(Task data begins)

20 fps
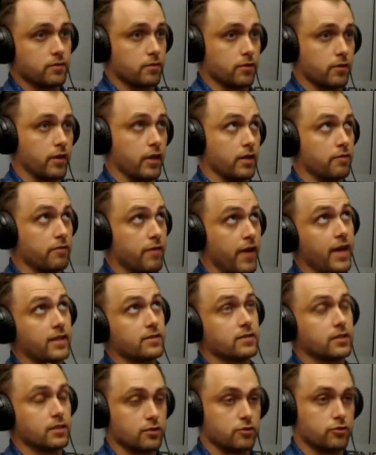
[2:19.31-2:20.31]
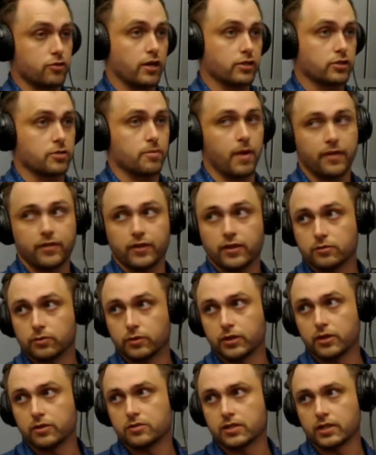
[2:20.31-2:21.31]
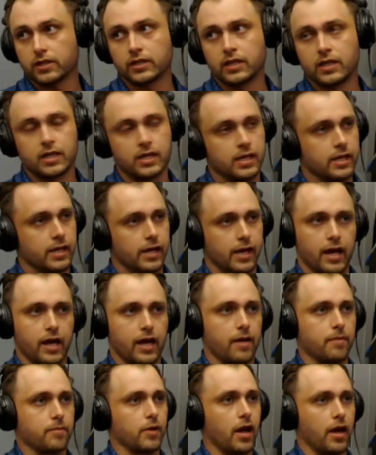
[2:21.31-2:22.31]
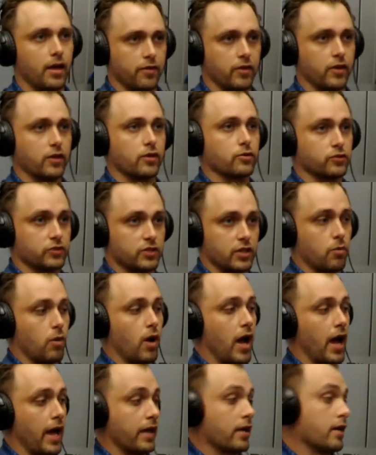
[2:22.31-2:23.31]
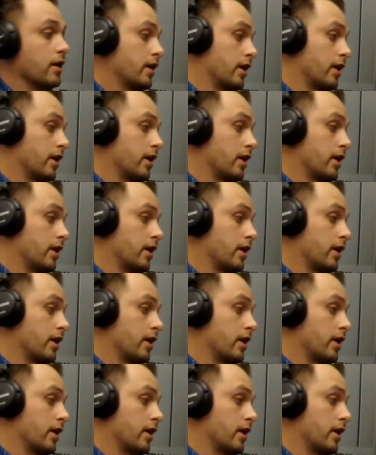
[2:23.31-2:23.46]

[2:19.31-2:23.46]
the advanced construction methods we're using, I think you'll see why.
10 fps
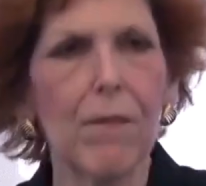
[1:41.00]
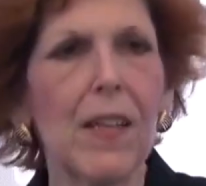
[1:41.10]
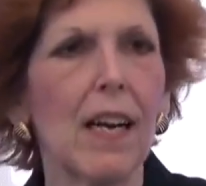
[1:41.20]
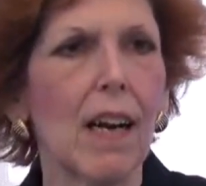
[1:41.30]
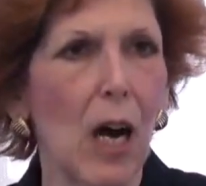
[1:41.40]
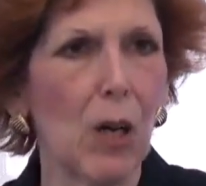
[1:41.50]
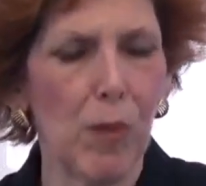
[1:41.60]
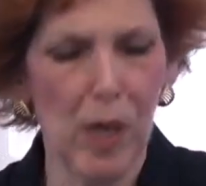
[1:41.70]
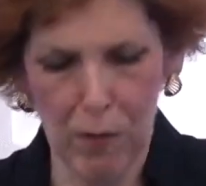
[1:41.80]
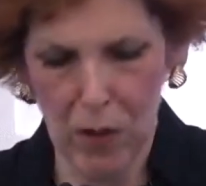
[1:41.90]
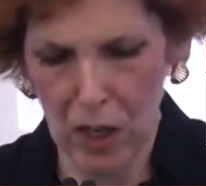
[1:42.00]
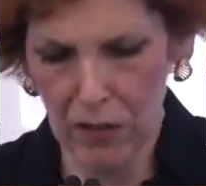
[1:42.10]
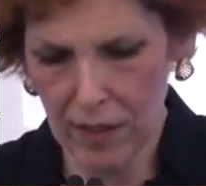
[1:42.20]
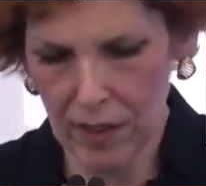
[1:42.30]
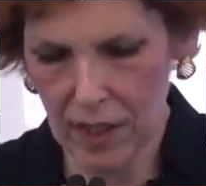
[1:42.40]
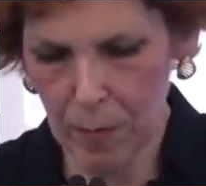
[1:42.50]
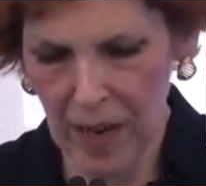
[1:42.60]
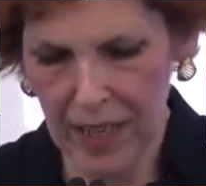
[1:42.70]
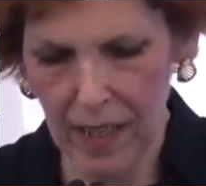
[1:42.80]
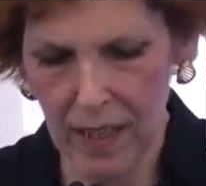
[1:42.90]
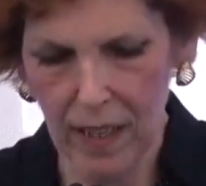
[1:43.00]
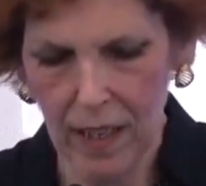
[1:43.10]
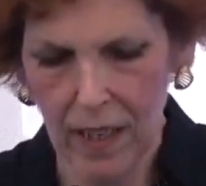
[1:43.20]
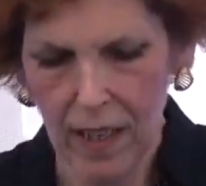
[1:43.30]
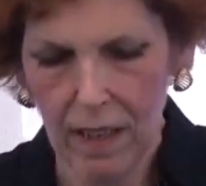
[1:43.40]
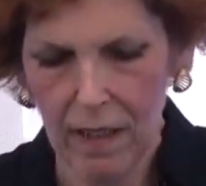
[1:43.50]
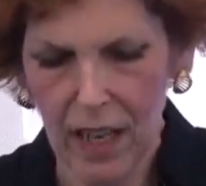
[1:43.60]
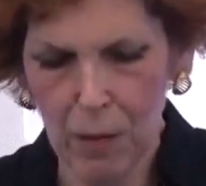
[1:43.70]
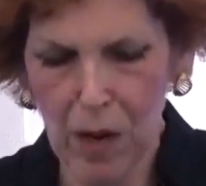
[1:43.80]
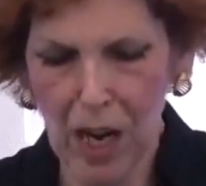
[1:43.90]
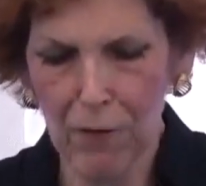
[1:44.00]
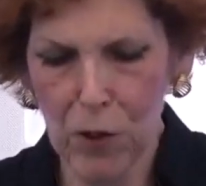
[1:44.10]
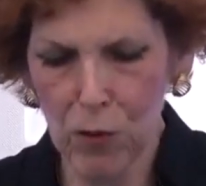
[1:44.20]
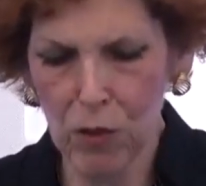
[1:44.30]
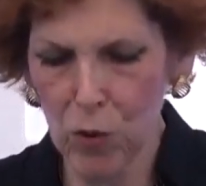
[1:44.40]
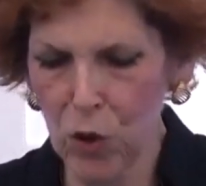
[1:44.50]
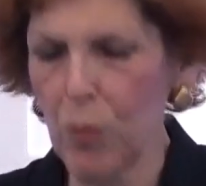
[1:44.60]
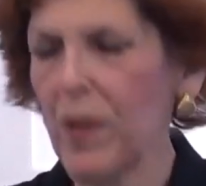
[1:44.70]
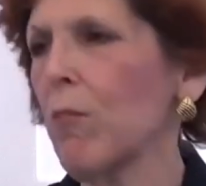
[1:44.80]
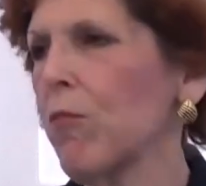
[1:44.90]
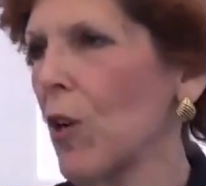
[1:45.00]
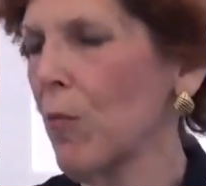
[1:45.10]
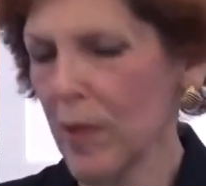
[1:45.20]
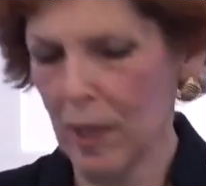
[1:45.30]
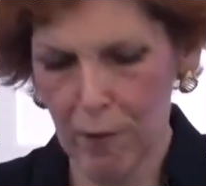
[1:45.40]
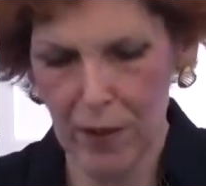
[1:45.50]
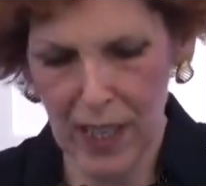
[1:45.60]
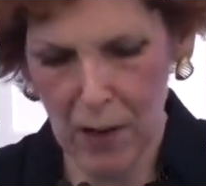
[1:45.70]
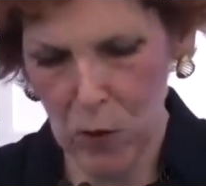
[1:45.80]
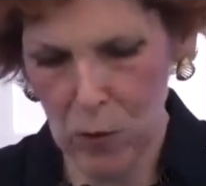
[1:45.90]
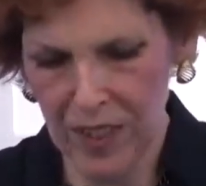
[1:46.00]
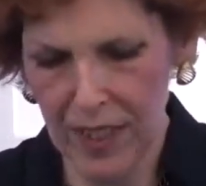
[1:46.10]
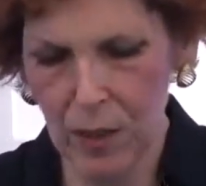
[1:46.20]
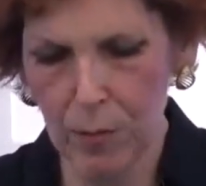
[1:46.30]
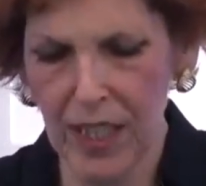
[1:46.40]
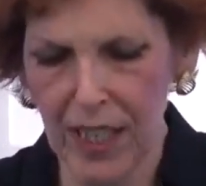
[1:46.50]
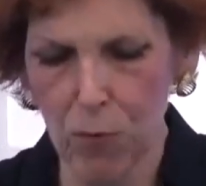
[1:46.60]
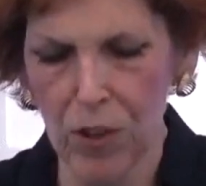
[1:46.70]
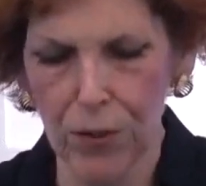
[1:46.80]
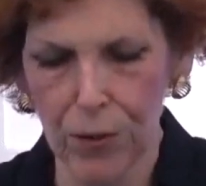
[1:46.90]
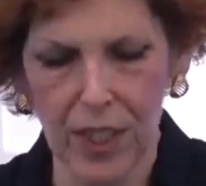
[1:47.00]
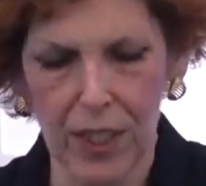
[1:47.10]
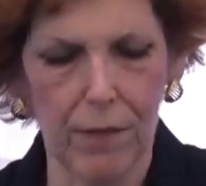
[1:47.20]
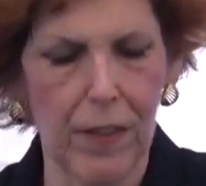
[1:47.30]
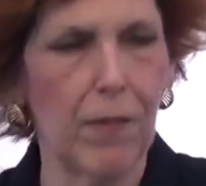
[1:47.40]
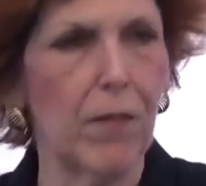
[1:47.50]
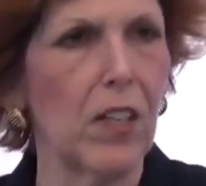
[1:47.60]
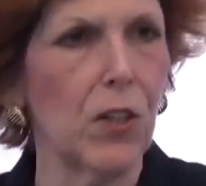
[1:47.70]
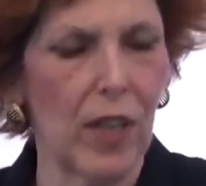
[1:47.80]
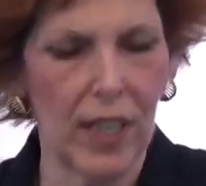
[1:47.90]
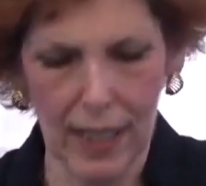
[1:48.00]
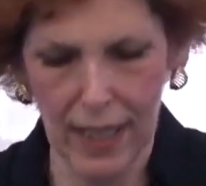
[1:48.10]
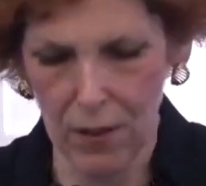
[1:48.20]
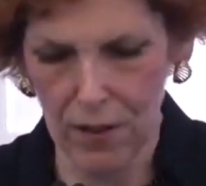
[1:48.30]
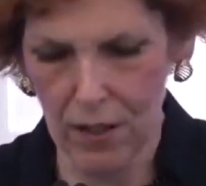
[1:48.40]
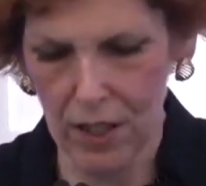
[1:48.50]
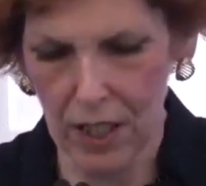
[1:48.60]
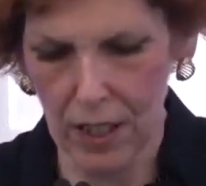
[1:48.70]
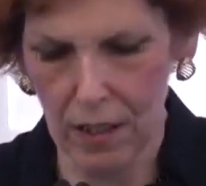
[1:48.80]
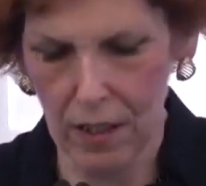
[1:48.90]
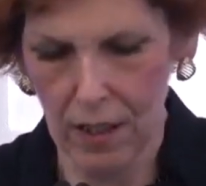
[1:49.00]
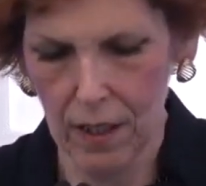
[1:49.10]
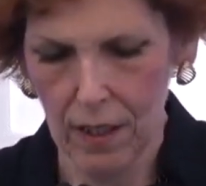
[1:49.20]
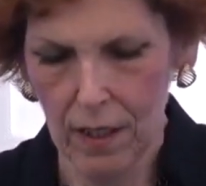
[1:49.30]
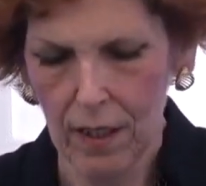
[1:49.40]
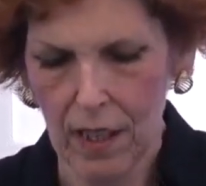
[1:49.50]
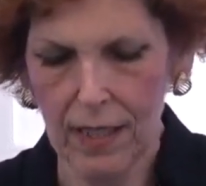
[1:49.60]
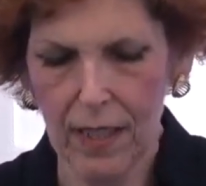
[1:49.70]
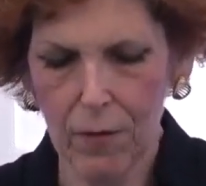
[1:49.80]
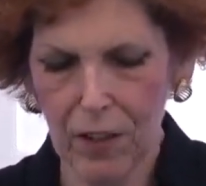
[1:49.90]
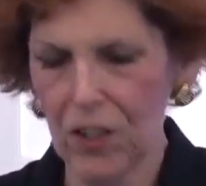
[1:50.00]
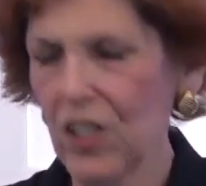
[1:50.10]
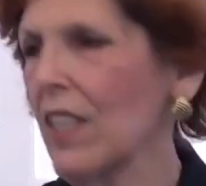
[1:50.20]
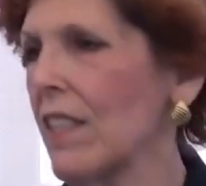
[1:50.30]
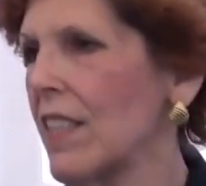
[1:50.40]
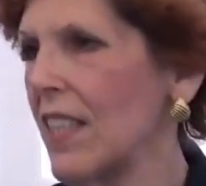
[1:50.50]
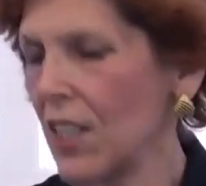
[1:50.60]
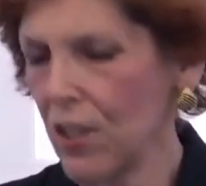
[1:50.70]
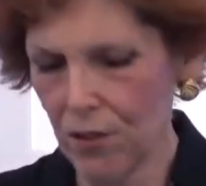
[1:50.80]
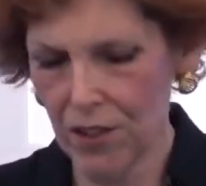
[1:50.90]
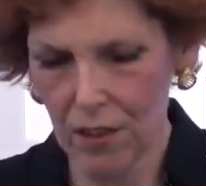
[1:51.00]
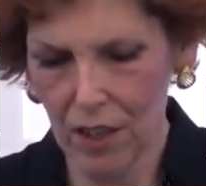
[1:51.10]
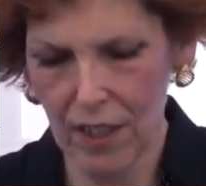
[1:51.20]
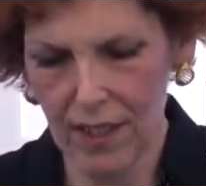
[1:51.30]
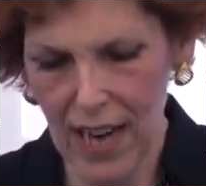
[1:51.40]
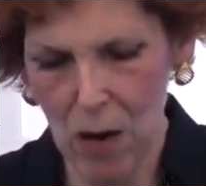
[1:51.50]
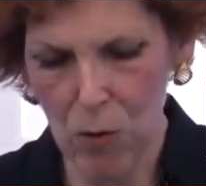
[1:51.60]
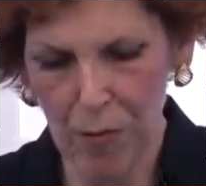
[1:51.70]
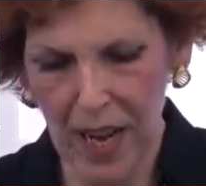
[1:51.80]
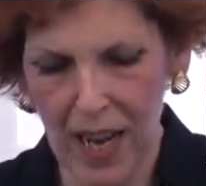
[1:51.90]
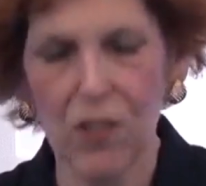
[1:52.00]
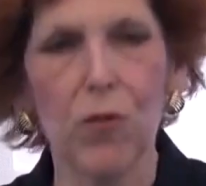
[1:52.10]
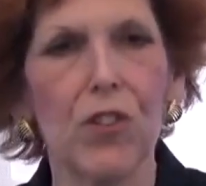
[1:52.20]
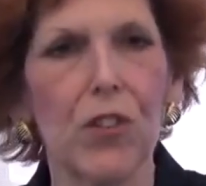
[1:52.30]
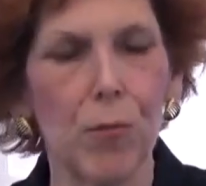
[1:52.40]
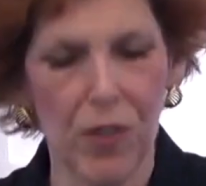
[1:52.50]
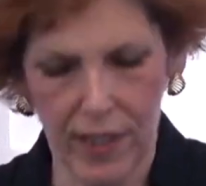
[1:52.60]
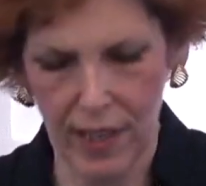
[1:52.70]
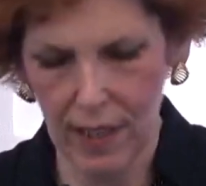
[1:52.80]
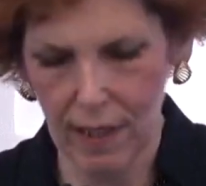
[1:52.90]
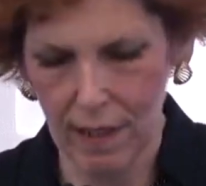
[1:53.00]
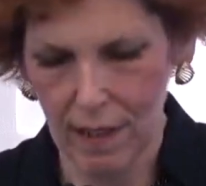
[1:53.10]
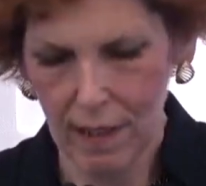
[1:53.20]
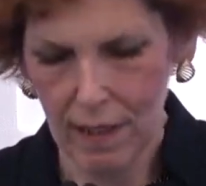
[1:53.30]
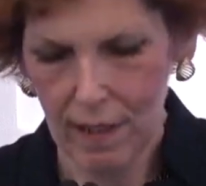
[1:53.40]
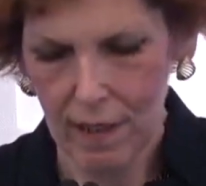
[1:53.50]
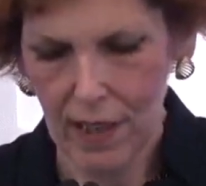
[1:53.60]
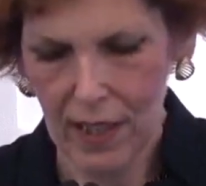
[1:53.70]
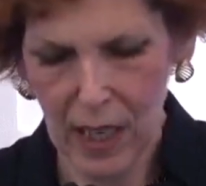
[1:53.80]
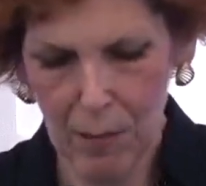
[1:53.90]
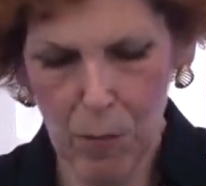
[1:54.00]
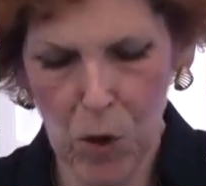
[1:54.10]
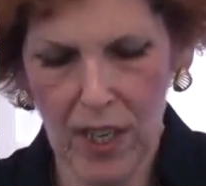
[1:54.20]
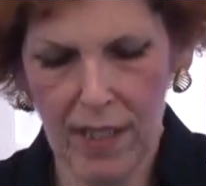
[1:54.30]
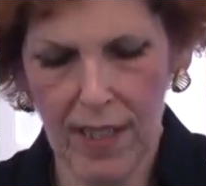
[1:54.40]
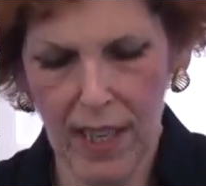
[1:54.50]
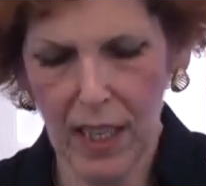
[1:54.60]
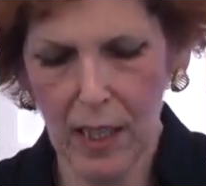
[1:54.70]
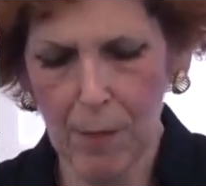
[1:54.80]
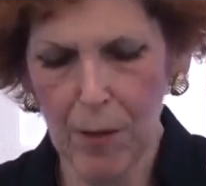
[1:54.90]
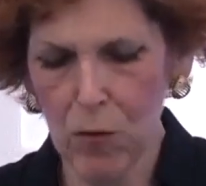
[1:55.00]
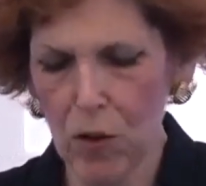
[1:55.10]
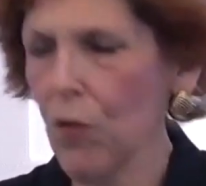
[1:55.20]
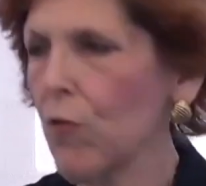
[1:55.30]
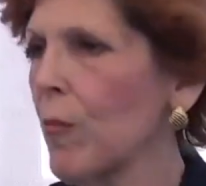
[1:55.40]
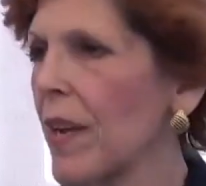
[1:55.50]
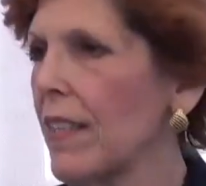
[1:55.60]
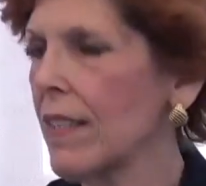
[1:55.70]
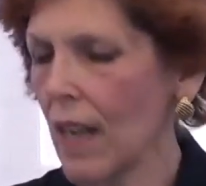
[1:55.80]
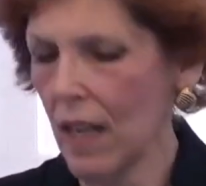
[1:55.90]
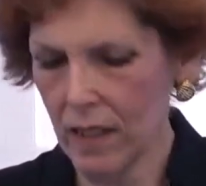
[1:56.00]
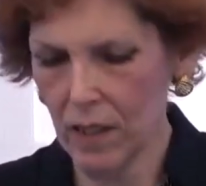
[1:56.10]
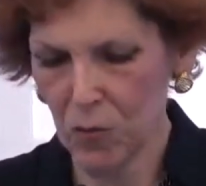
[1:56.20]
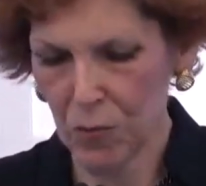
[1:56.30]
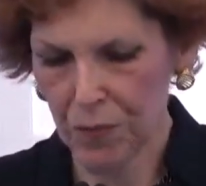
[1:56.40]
the economy evolves as expected, then in my view, it will be appropriate for the FOMC to begin reducing the Fed funds rate later this year as inflation continues on its downward path toward 2% and labor markets and economic growth remain solid.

(Task data ends)

▸ Task directions: Print the entries above exactly, leaving pictures out.

▸ Result of the task:
20 fps
[2:19.31-2:20.31]
[2:20.31-2:21.31]
[2:21.31-2:22.31]
[2:22.31-2:23.31]
[2:23.31-2:23.46]

[2:19.31-2:23.46]
the advanced construction methods we're using, I think you'll see why.
10 fps
[1:41.00]
[1:41.10]
[1:41.20]
[1:41.30]
[1:41.40]
[1:41.50]
[1:41.60]
[1:41.70]
[1:41.80]
[1:41.90]
[1:42.00]
[1:42.10]
[1:42.20]
[1:42.30]
[1:42.40]
[1:42.50]
[1:42.60]
[1:42.70]
[1:42.80]
[1:42.90]
[1:43.00]
[1:43.10]
[1:43.20]
[1:43.30]
[1:43.40]
[1:43.50]
[1:43.60]
[1:43.70]
[1:43.80]
[1:43.90]
[1:44.00]
[1:44.10]
[1:44.20]
[1:44.30]
[1:44.40]
[1:44.50]
[1:44.60]
[1:44.70]
[1:44.80]
[1:44.90]
[1:45.00]
[1:45.10]
[1:45.20]
[1:45.30]
[1:45.40]
[1:45.50]
[1:45.60]
[1:45.70]
[1:45.80]
[1:45.90]
[1:46.00]
[1:46.10]
[1:46.20]
[1:46.30]
[1:46.40]
[1:46.50]
[1:46.60]
[1:46.70]
[1:46.80]
[1:46.90]
[1:47.00]
[1:47.10]
[1:47.20]
[1:47.30]
[1:47.40]
[1:47.50]
[1:47.60]
[1:47.70]
[1:47.80]
[1:47.90]
[1:48.00]
[1:48.10]
[1:48.20]
[1:48.30]
[1:48.40]
[1:48.50]
[1:48.60]
[1:48.70]
[1:48.80]
[1:48.90]
[1:49.00]
[1:49.10]
[1:49.20]
[1:49.30]
[1:49.40]
[1:49.50]
[1:49.60]
[1:49.70]
[1:49.80]
[1:49.90]
[1:50.00]
[1:50.10]
[1:50.20]
[1:50.30]
[1:50.40]
[1:50.50]
[1:50.60]
[1:50.70]
[1:50.80]
[1:50.90]
[1:51.00]
[1:51.10]
[1:51.20]
[1:51.30]
[1:51.40]
[1:51.50]
[1:51.60]
[1:51.70]
[1:51.80]
[1:51.90]
[1:52.00]
[1:52.10]
[1:52.20]
[1:52.30]
[1:52.40]
[1:52.50]
[1:52.60]
[1:52.70]
[1:52.80]
[1:52.90]
[1:53.00]
[1:53.10]
[1:53.20]
[1:53.30]
[1:53.40]
[1:53.50]
[1:53.60]
[1:53.70]
[1:53.80]
[1:53.90]
[1:54.00]
[1:54.10]
[1:54.20]
[1:54.30]
[1:54.40]
[1:54.50]
[1:54.60]
[1:54.70]
[1:54.80]
[1:54.90]
[1:55.00]
[1:55.10]
[1:55.20]
[1:55.30]
[1:55.40]
[1:55.50]
[1:55.60]
[1:55.70]
[1:55.80]
[1:55.90]
[1:56.00]
[1:56.10]
[1:56.20]
[1:56.30]
[1:56.40]
the economy evolves as expected, then in my view, it will be appropriate for the FOMC to begin reducing the Fed funds rate later this year as inflation continues on its downward path toward 2% and labor markets and economic growth remain solid.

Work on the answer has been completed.